- _RECORDS PROVIDED_:
********

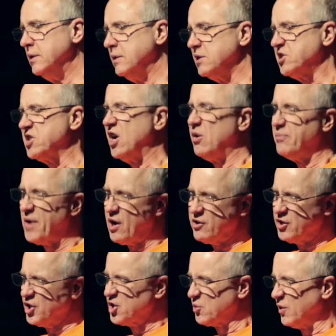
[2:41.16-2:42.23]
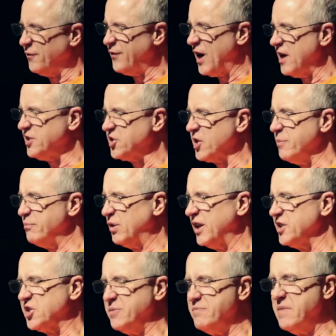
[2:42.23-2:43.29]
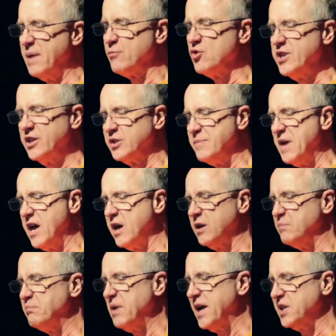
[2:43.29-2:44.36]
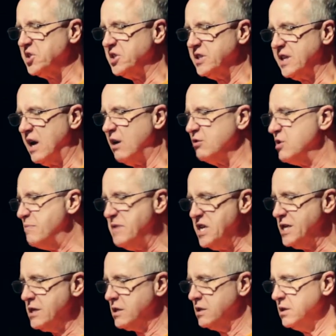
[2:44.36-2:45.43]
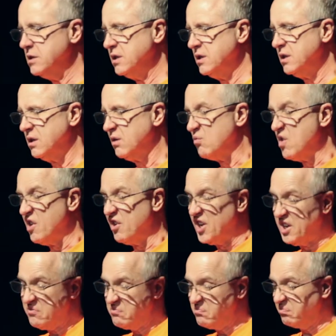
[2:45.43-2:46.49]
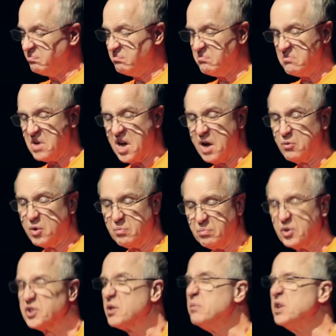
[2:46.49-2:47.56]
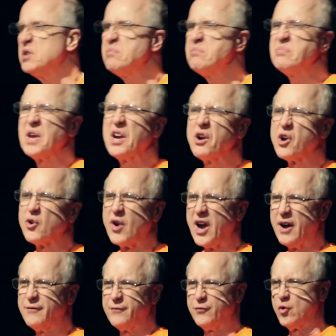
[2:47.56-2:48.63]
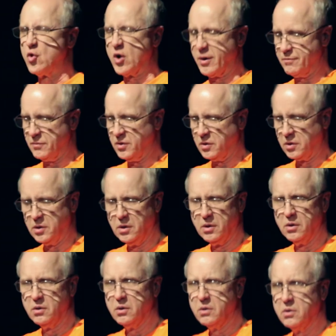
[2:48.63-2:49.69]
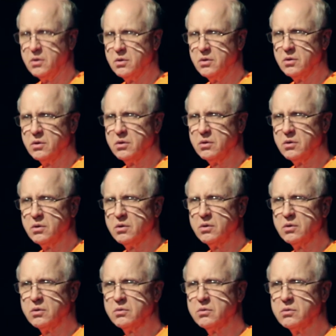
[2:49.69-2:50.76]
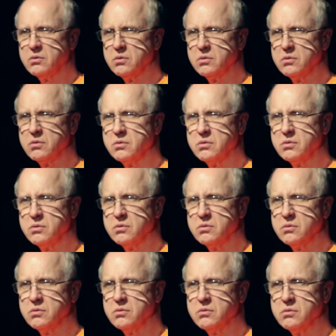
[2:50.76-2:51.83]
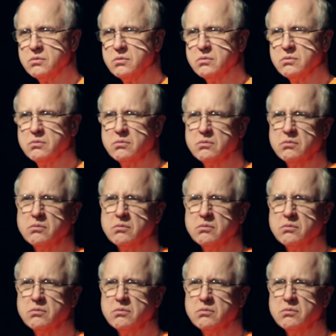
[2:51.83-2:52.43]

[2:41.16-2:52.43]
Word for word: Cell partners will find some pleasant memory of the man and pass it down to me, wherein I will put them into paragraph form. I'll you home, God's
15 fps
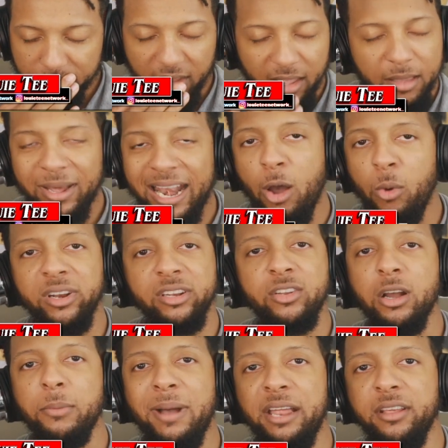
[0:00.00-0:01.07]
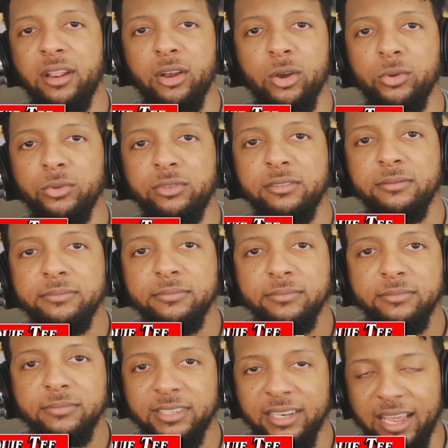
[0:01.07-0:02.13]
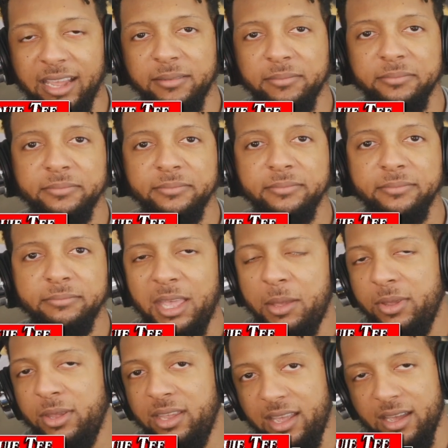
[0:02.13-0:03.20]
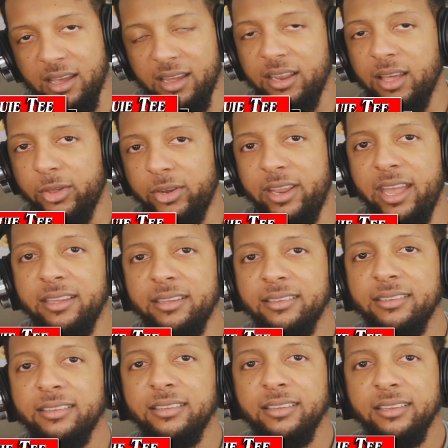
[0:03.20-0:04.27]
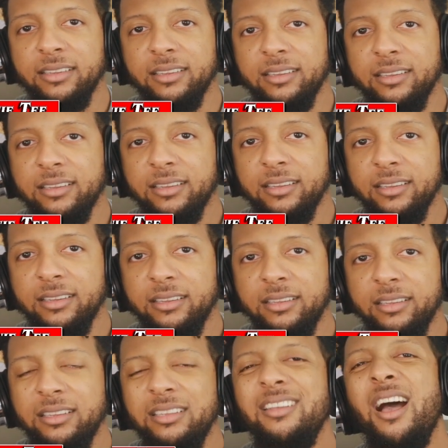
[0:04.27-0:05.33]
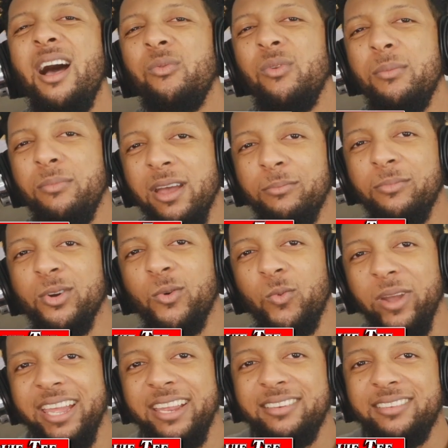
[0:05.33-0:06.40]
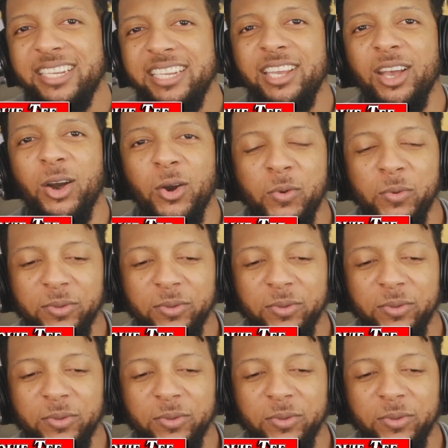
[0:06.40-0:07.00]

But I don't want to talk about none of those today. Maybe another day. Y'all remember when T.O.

********

- _WORK ITEM_:
In the answer, give only the lines from the top of the data above through the line with "[0:05.33-0:06.40]", reproduced exactly; no picture may appear.

- _ANSWER BOX_:
[2:41.16-2:42.23]
[2:42.23-2:43.29]
[2:43.29-2:44.36]
[2:44.36-2:45.43]
[2:45.43-2:46.49]
[2:46.49-2:47.56]
[2:47.56-2:48.63]
[2:48.63-2:49.69]
[2:49.69-2:50.76]
[2:50.76-2:51.83]
[2:51.83-2:52.43]

[2:41.16-2:52.43]
Word for word: Cell partners will find some pleasant memory of the man and pass it down to me, wherein I will put them into paragraph form. I'll you home, God's
15 fps
[0:00.00-0:01.07]
[0:01.07-0:02.13]
[0:02.13-0:03.20]
[0:03.20-0:04.27]
[0:04.27-0:05.33]
[0:05.33-0:06.40]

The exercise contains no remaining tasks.